Every solution I’ve seen is always some method you have to repeat or iterate. But is there some equation I could just plug any number into and get the binary value. For context, I’m trying to do this using the material nodes system in the blender 3D modeling program, which comes with a collection of different math operations. The idea is that I wouldn’t have to change anything depending on the number size, nor have any of my own input.
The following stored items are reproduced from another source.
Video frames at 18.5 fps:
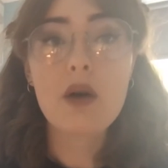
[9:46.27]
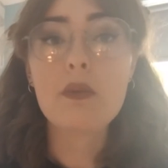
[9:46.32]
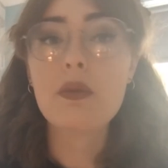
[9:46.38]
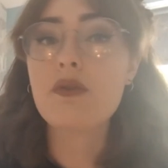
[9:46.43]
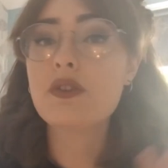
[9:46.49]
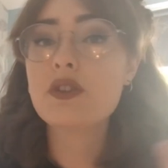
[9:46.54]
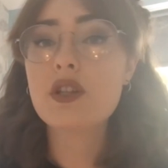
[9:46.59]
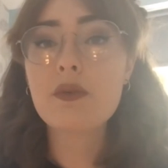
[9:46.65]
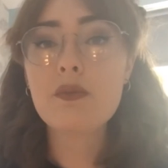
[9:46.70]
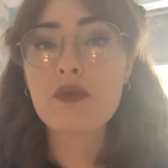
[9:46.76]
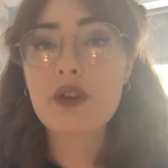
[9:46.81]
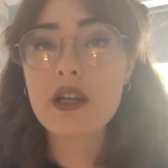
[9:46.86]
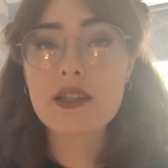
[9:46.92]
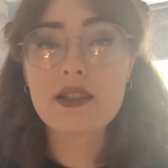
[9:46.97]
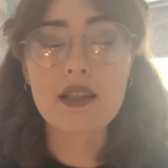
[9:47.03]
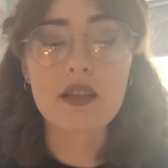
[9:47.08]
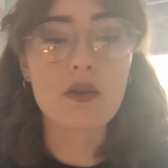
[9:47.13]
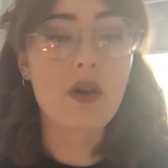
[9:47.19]
But for some
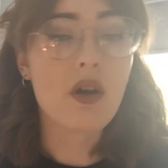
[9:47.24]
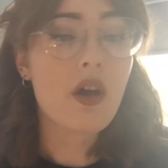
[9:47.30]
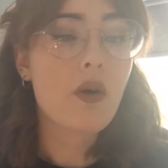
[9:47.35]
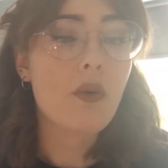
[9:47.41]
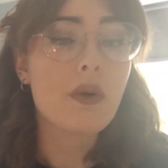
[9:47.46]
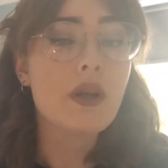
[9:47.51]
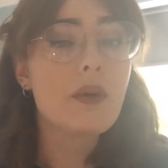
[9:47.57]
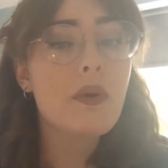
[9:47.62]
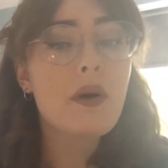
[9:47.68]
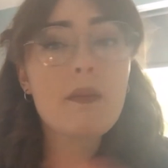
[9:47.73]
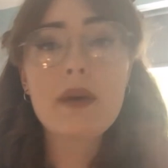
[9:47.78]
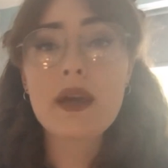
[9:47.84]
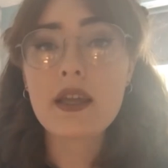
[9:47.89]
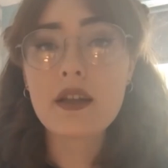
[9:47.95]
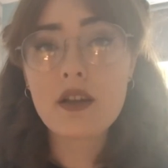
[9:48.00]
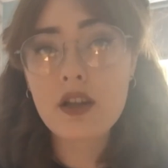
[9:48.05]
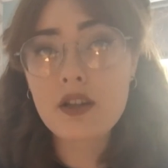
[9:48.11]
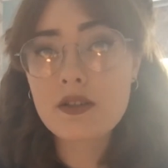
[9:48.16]
reason, when you put
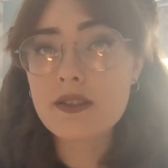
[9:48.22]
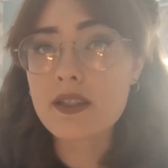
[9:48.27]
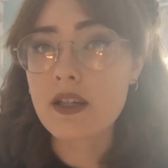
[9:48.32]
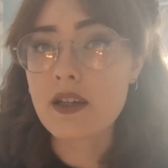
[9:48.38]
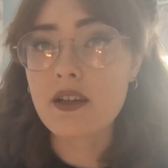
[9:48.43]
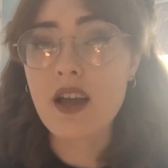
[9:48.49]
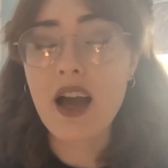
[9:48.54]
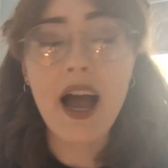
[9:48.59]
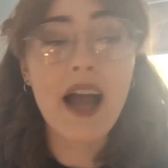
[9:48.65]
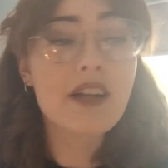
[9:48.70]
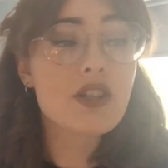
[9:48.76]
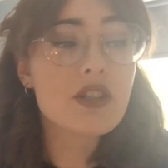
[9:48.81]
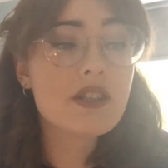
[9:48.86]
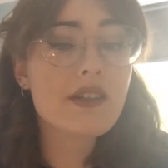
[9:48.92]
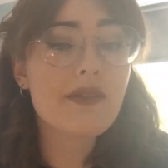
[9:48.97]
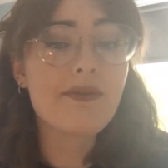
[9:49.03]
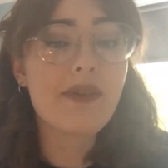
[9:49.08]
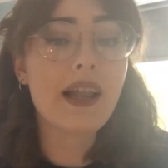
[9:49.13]
me in London, I
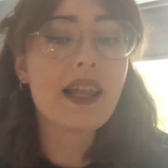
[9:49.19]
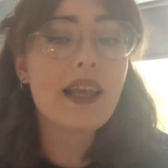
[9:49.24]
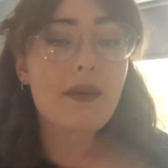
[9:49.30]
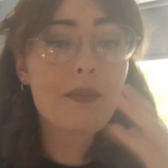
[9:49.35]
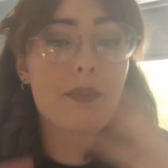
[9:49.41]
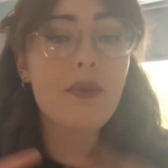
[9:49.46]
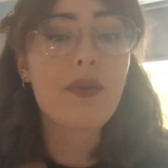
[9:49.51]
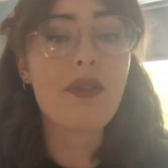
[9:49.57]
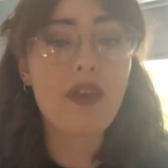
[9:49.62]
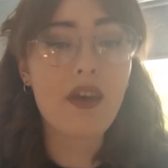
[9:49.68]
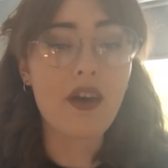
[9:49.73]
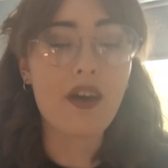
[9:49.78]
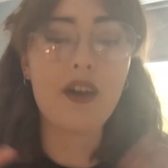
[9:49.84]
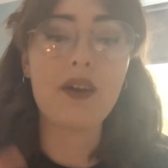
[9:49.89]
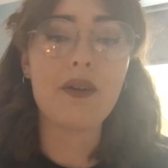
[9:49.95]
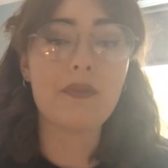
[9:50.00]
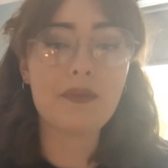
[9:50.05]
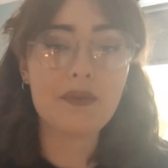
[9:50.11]
just develop
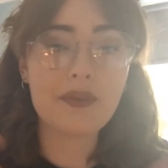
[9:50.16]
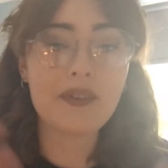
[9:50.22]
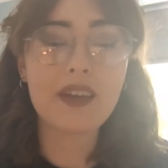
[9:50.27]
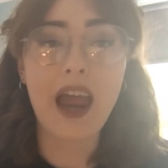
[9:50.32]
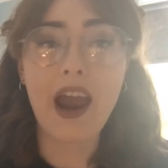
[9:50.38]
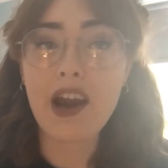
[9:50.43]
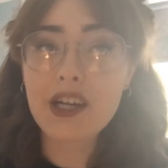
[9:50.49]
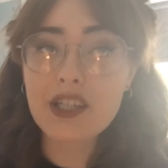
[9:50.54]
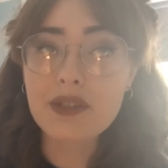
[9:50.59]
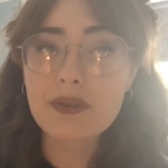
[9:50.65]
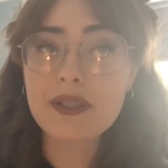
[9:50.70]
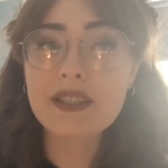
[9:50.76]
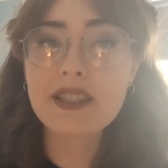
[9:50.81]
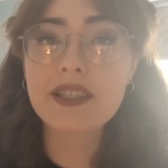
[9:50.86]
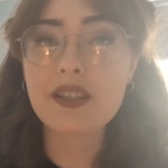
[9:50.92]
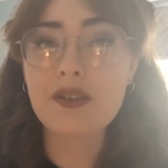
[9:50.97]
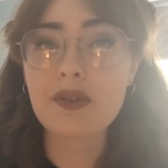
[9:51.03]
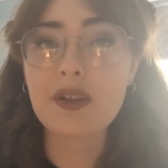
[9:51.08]
the
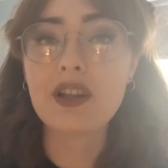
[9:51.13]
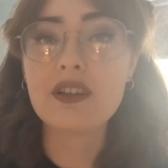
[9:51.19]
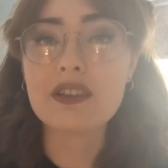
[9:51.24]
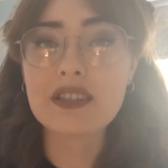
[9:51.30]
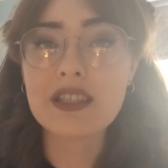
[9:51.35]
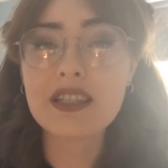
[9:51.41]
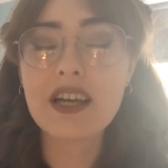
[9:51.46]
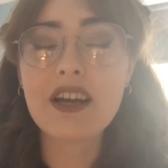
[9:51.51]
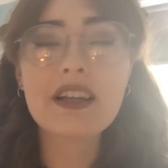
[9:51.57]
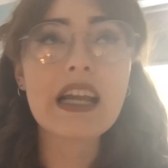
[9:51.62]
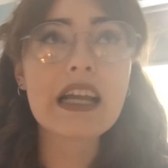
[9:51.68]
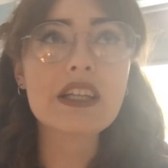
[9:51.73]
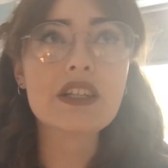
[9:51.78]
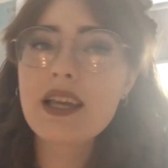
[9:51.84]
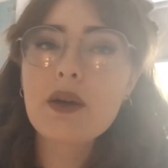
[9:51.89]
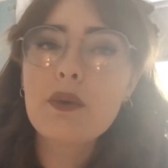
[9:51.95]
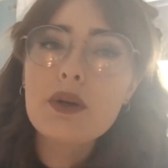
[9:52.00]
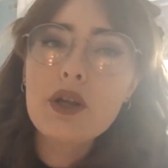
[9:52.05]
characteristics of a Londoner, and
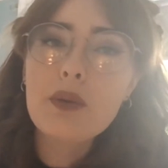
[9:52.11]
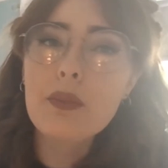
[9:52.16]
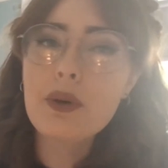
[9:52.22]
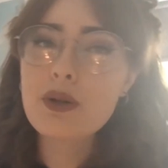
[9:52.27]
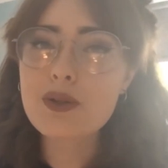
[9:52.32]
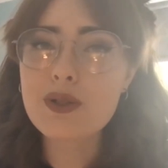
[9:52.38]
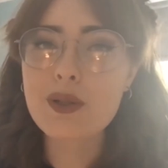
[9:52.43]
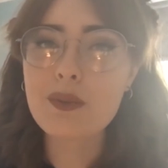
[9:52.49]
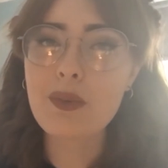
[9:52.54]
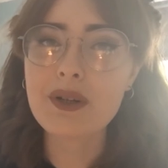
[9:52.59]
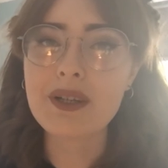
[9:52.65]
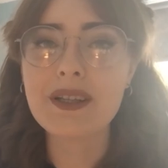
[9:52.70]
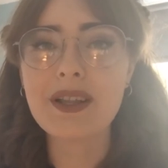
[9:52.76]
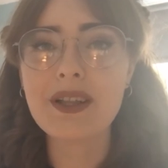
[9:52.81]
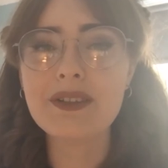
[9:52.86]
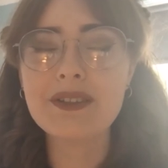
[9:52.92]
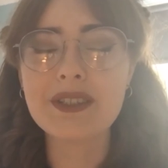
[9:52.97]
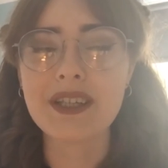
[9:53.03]
it's like when you put someone
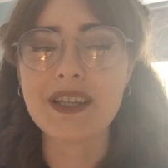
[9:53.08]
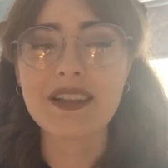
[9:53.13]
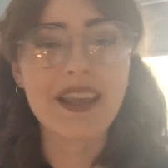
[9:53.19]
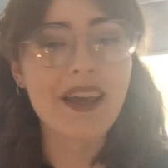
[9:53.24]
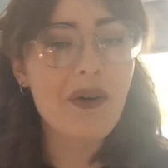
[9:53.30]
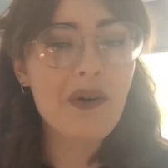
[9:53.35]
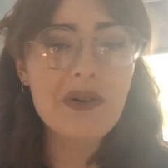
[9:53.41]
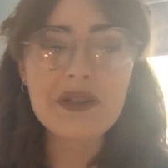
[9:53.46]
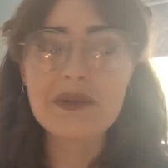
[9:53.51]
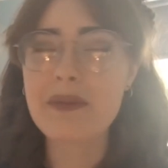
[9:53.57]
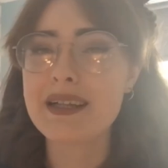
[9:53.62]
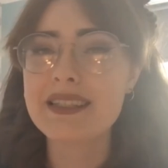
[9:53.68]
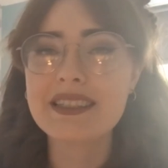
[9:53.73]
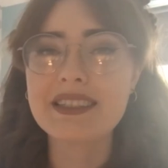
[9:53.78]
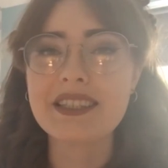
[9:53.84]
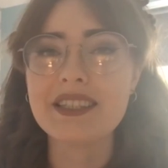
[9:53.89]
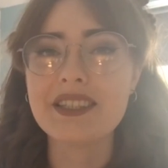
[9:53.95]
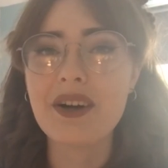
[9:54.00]
in London, they
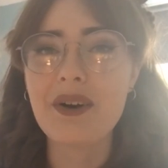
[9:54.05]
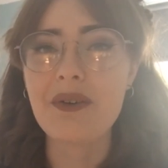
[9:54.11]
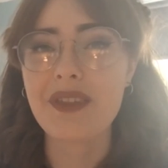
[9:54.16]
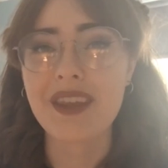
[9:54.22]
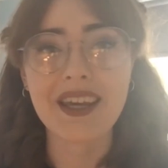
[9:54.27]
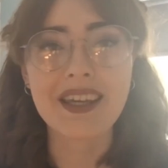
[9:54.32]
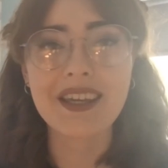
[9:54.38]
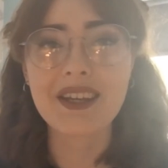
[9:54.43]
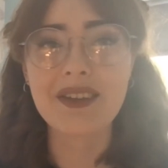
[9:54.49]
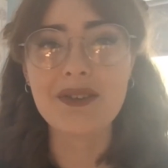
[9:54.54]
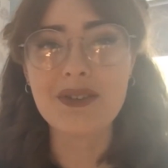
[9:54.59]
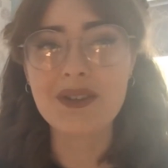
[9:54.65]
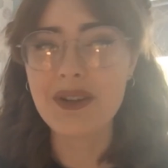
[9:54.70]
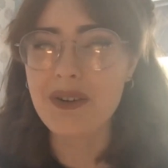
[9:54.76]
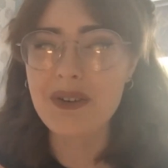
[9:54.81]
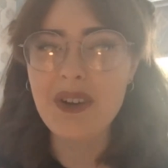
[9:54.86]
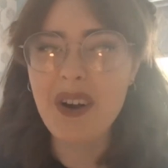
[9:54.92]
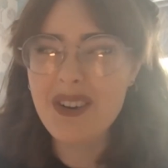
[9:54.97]
automatically know that
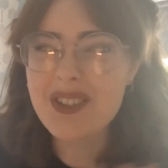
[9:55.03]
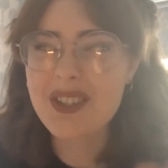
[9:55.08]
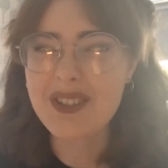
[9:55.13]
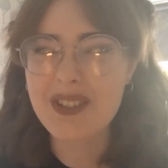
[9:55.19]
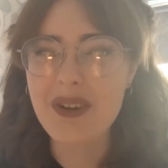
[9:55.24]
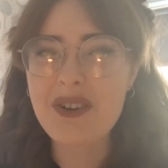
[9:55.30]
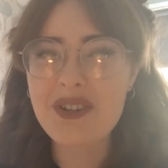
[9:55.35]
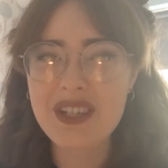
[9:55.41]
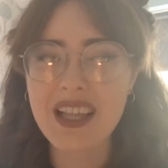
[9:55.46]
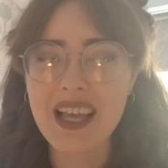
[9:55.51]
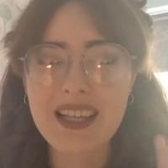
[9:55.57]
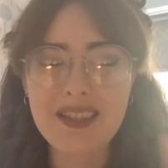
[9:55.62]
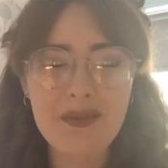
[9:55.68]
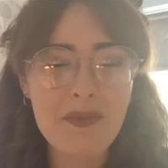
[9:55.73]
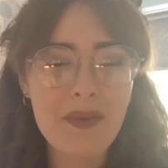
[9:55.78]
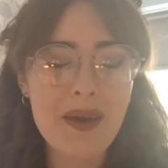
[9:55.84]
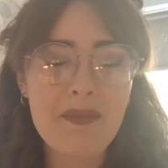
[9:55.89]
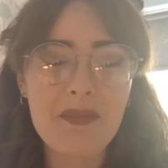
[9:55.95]
you're not to
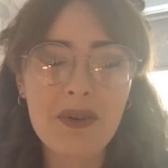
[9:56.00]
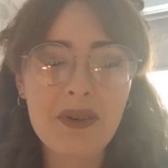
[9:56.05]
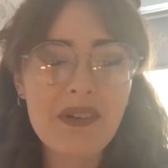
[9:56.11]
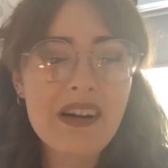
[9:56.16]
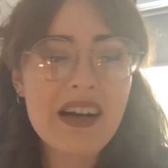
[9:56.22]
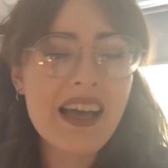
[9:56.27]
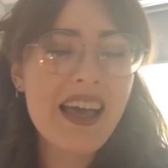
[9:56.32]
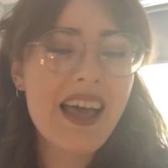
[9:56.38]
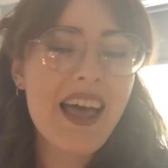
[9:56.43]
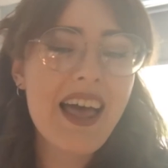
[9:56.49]
socialise with people,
So in short, Is there an explicit non-recursive formula that can be used to convert any decimal number into binary.
Asked
Active
Viewed 383 times
1
-
In short, no there isn't. – TonyK Apr 23 '21 at 22:12
-
You’d probably get a better answer on Stackoverflow. – bubba Apr 23 '21 at 22:43
-
It looks to me as if this is a fundamentally recursive situation, so I don’t see any approach to get what you want. – Lubin Apr 24 '21 at 04:07
1 Answers
1
I just had a similar problem where I needed to generalize a formula with bit-wise operations expressing everything in whole numbers instead of bits.
In order to make a formula, I took the method from the following link: https://www.rapidtables.com/convert/number/decimal-to-binary.html
Then I wrote it down mathematically in the following way:
$$ a_i = q_{i-1} \% 2 $$
where $a_i$ is the bit of index i, counting from the little end. $q_{i-1}$ is the quotient of the previous division, and % is the modulo operation.
After that I realised that the recursive part lies within the quotients: $$ q_{i} = q_{i-1} / 2 = q_{i-2} / 2^2 = ... $$
Where all the division are integer divisions rounded down.
This shows that the quotients depend on each other recursively, but not on the bits themselves. Hence, we can resolve the recursion, ending up with the following formula:
$$ a_i = (A / 2^i) \% 2 $$
Here, A is the decimal number, i is the current bit counting from the little end to the big end (starting from zero), and $2^i$ is the power of 2 corresponding to that bit. The division is integer division rounded down.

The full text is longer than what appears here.